Stored data

********

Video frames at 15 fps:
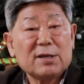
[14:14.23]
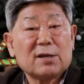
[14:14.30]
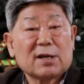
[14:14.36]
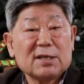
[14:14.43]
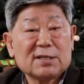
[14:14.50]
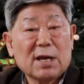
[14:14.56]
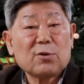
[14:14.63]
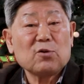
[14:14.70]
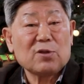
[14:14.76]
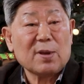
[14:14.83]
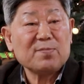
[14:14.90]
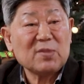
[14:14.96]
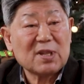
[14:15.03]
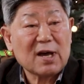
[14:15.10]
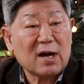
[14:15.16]
이렇게
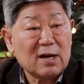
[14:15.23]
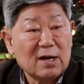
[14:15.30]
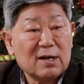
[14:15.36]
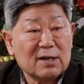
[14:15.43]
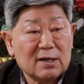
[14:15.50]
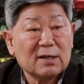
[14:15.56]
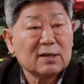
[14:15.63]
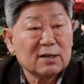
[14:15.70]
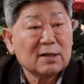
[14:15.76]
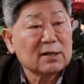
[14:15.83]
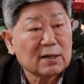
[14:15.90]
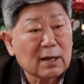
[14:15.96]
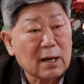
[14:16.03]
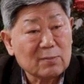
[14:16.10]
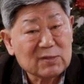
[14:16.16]
사료됩니다.
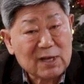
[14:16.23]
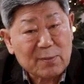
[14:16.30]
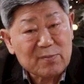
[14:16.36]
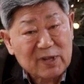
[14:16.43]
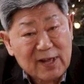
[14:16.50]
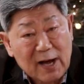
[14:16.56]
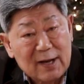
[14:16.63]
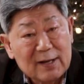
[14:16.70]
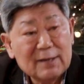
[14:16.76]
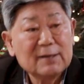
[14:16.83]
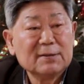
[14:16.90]
감사합니다.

********

* WHAT YOU HAVE TO DO: All of the data above should be quoted exactly, except for the pictures.

* RESPONSE BOX:
Video frames at 15 fps:
[14:14.23]
[14:14.30]
[14:14.36]
[14:14.43]
[14:14.50]
[14:14.56]
[14:14.63]
[14:14.70]
[14:14.76]
[14:14.83]
[14:14.90]
[14:14.96]
[14:15.03]
[14:15.10]
[14:15.16]
이렇게
[14:15.23]
[14:15.30]
[14:15.36]
[14:15.43]
[14:15.50]
[14:15.56]
[14:15.63]
[14:15.70]
[14:15.76]
[14:15.83]
[14:15.90]
[14:15.96]
[14:16.03]
[14:16.10]
[14:16.16]
사료됩니다.
[14:16.23]
[14:16.30]
[14:16.36]
[14:16.43]
[14:16.50]
[14:16.56]
[14:16.63]
[14:16.70]
[14:16.76]
[14:16.83]
[14:16.90]
감사합니다.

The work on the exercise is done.